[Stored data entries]
= Beginning of Section =

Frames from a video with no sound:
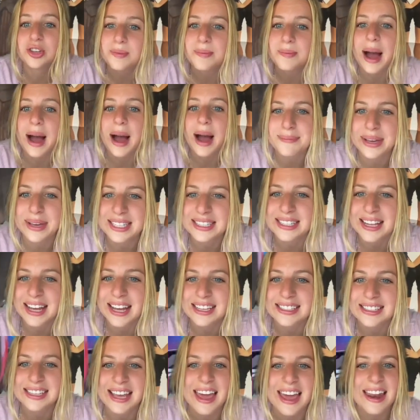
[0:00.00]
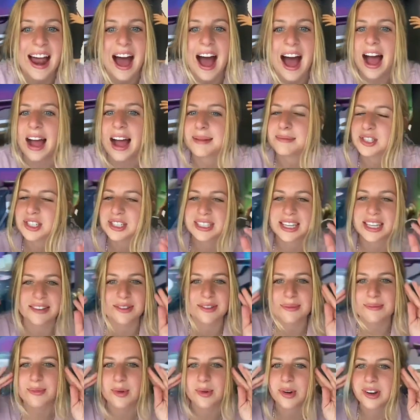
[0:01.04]
my business, and I'm just
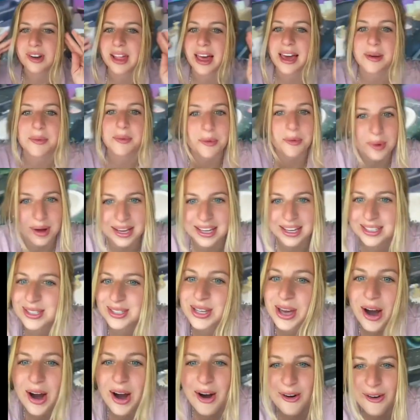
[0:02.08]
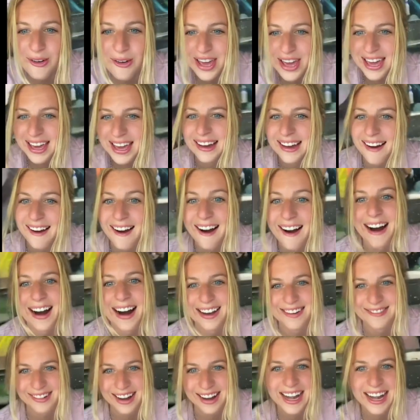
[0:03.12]
even more like, what is going on
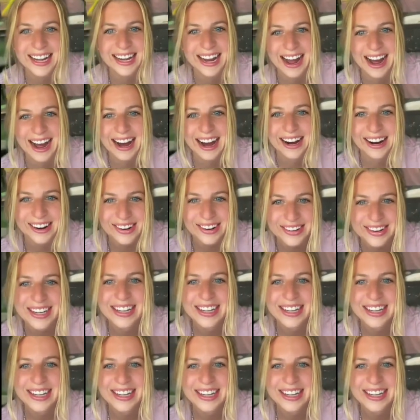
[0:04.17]
right now?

= End of Section =

### [Exercise details]
The answer must restate every entry word for word, with the pictures left out.

### [Response]
Frames from a video with no sound:
[0:00.00]
[0:01.04]
my business, and I'm just
[0:02.08]
[0:03.12]
even more like, what is going on
[0:04.17]
right now?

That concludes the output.